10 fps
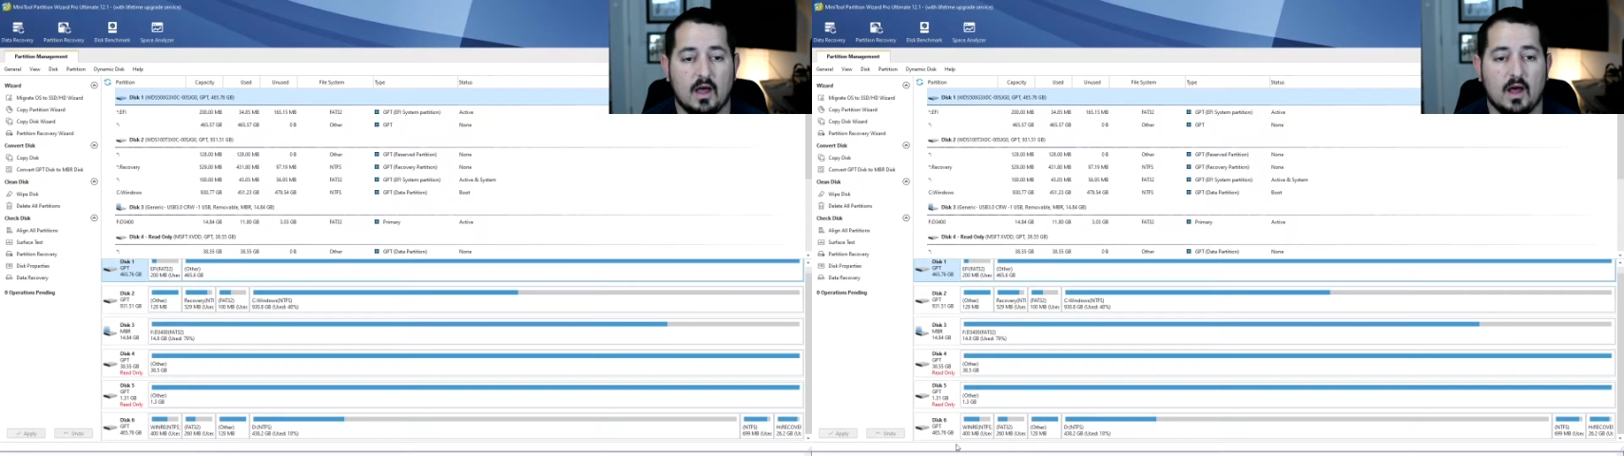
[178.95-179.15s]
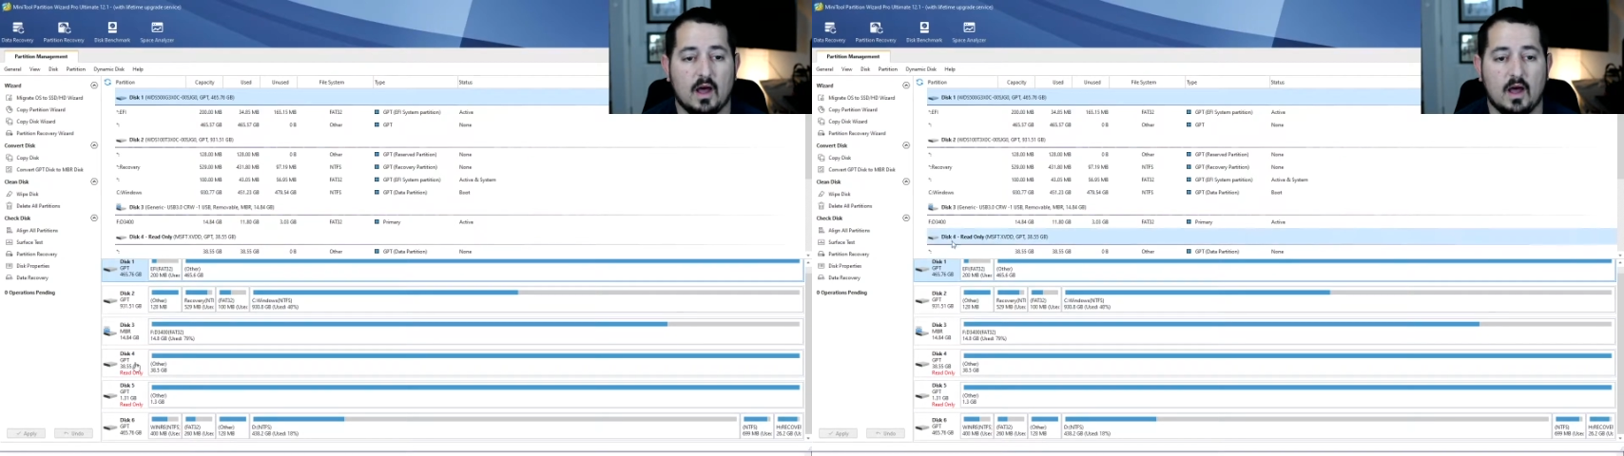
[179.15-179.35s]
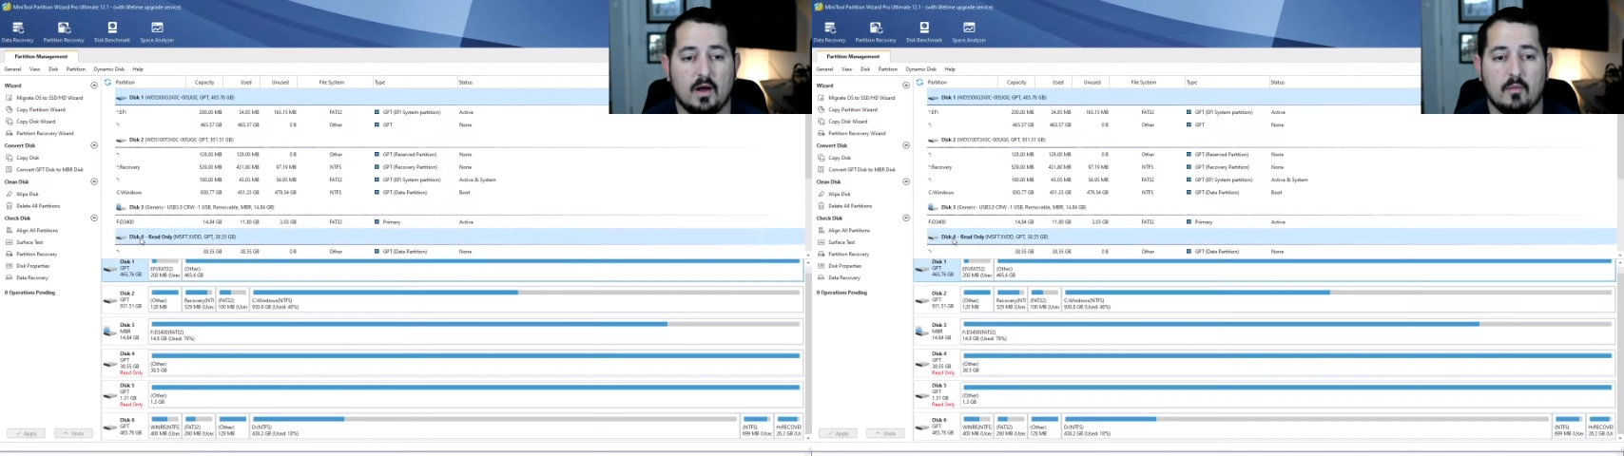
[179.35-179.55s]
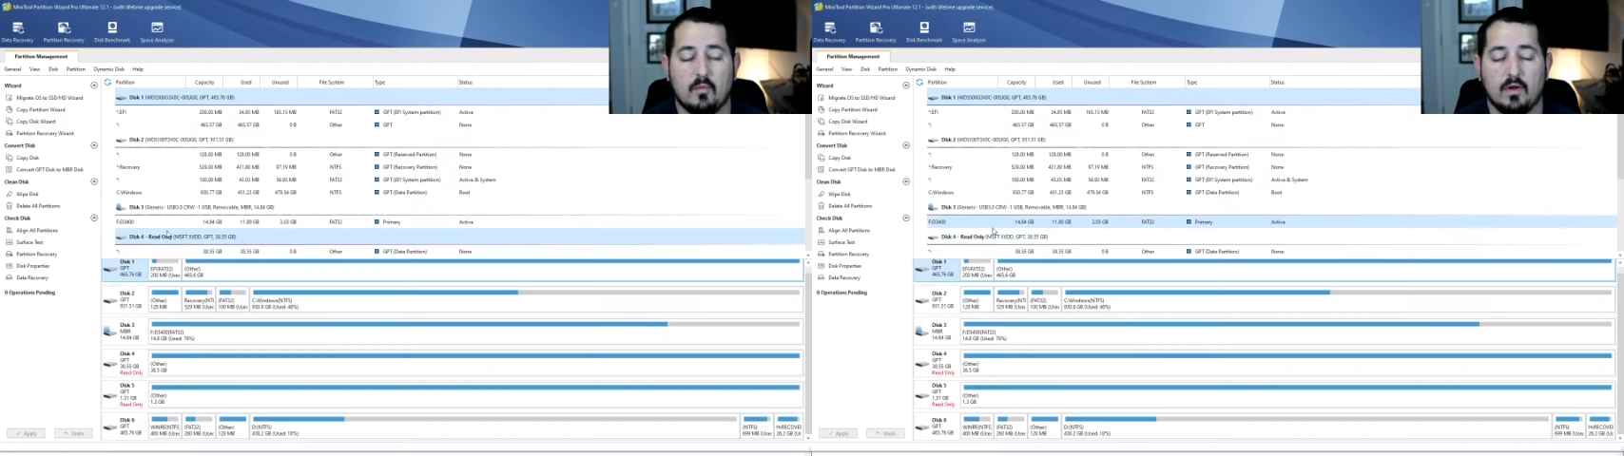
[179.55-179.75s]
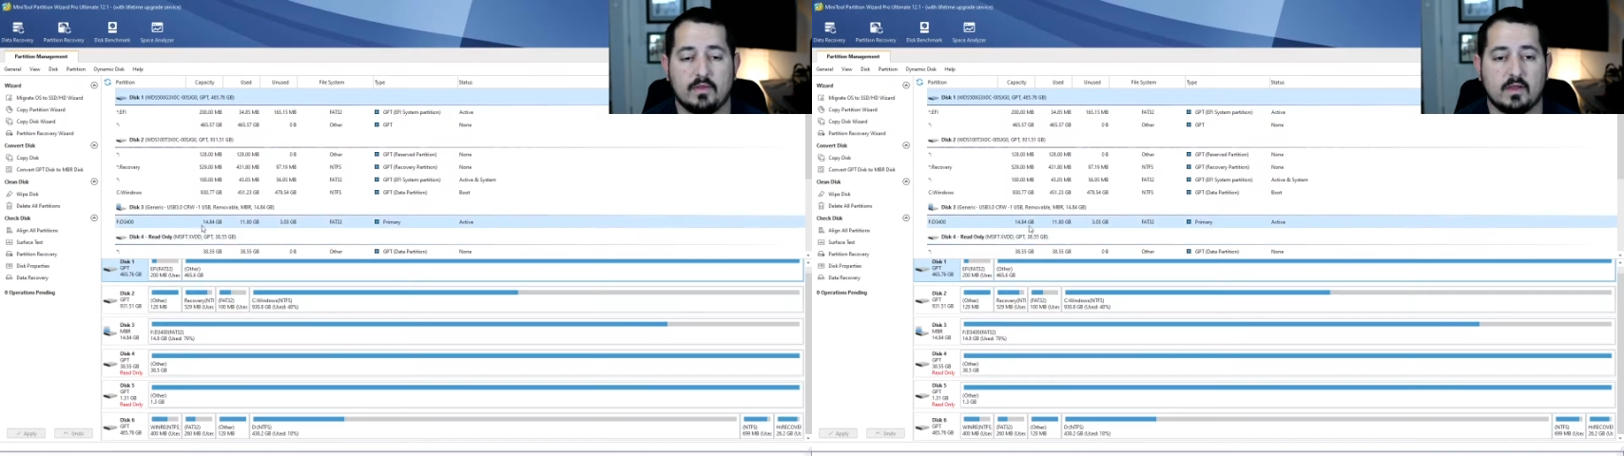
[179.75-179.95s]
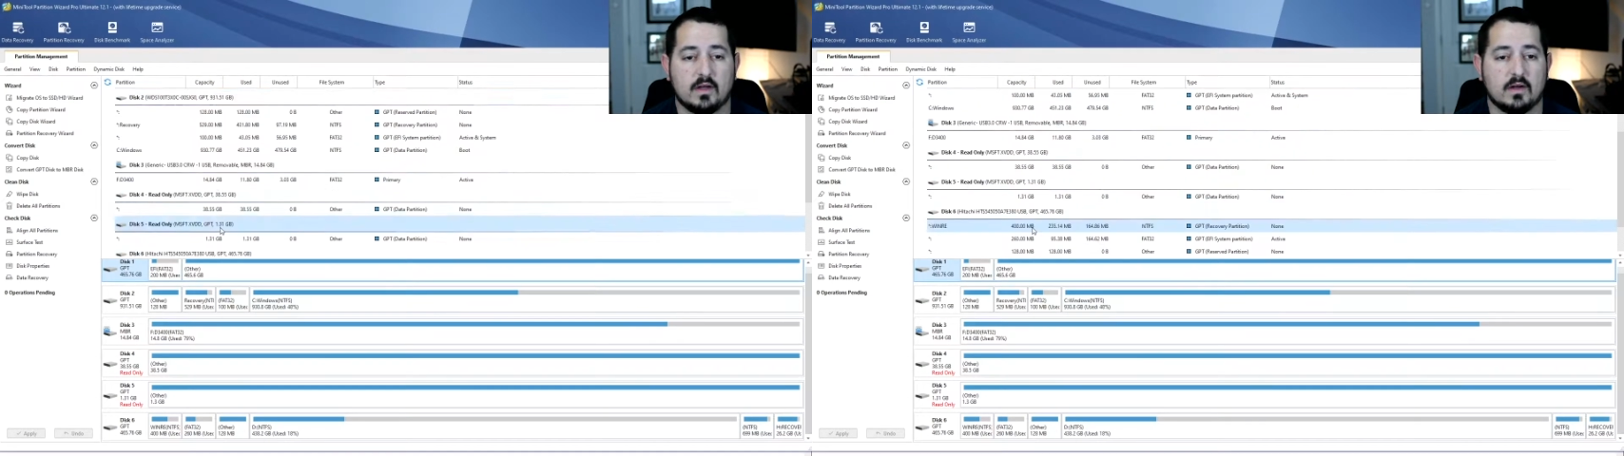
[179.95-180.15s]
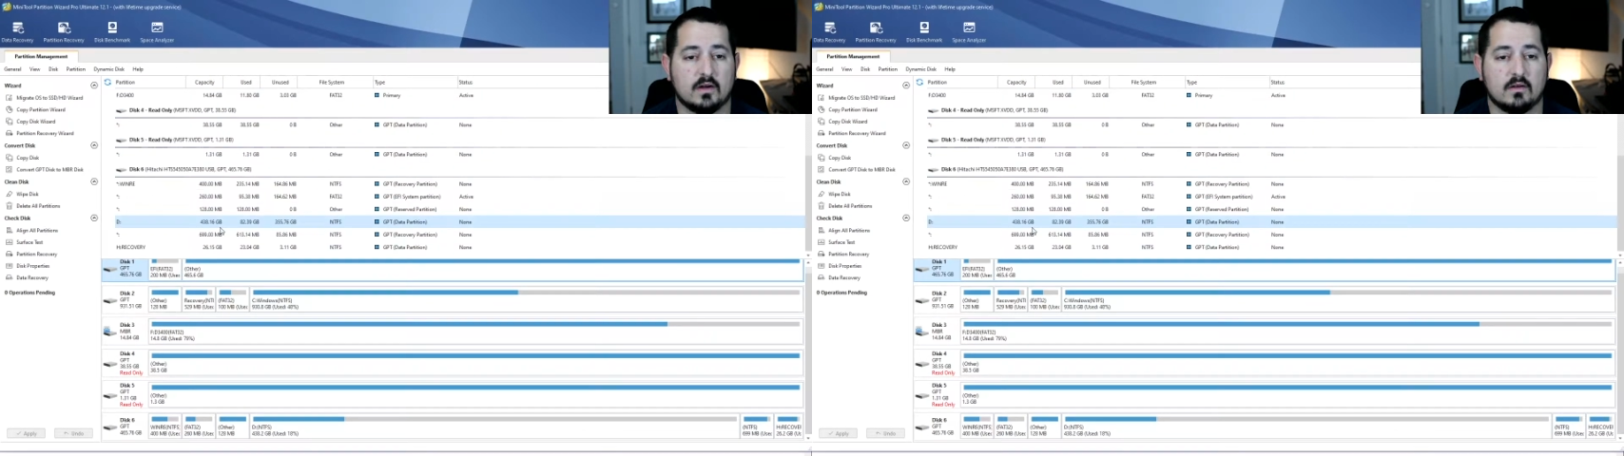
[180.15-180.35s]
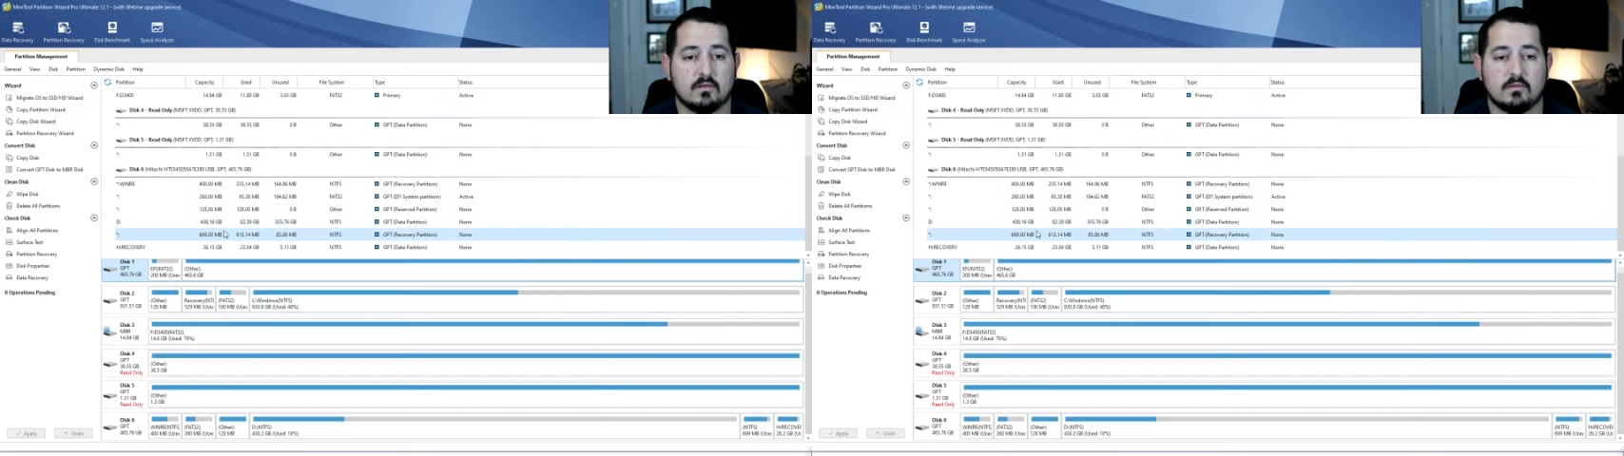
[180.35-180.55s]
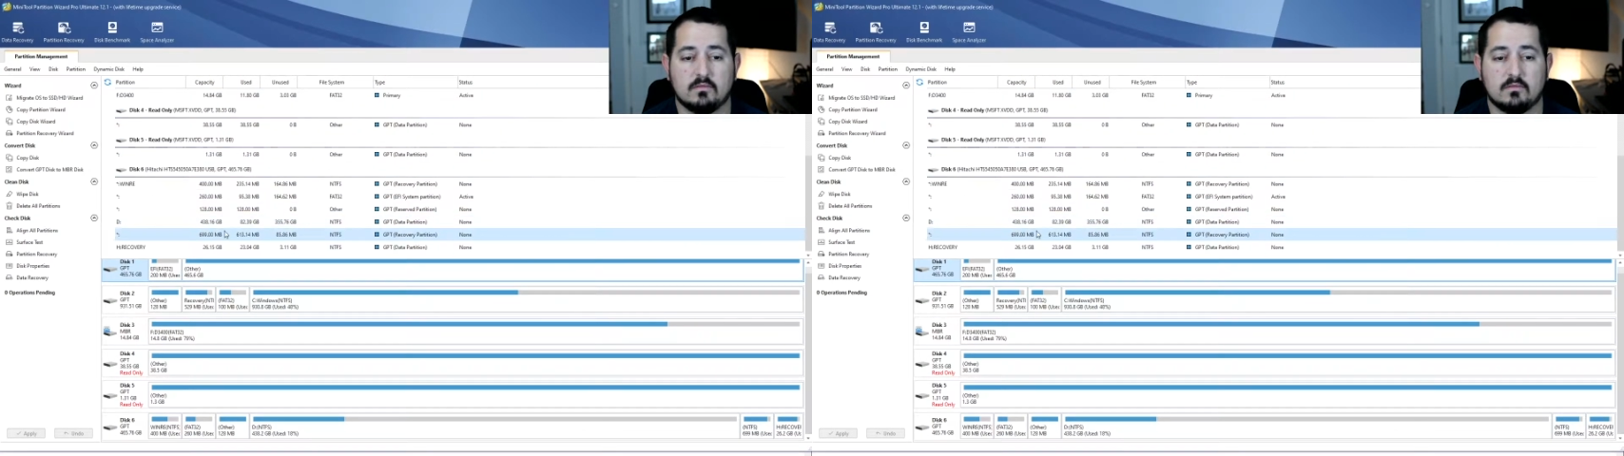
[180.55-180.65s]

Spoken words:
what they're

TO DO: Restate word for word the lines starting at the one that contains "[179.35-179.55s]" and ending at the last line of the data. Skip every picture.

WRITTEN RESPONSE:
[179.35-179.55s]
[179.55-179.75s]
[179.75-179.95s]
[179.95-180.15s]
[180.15-180.35s]
[180.35-180.55s]
[180.55-180.65s]

Spoken words:
what they're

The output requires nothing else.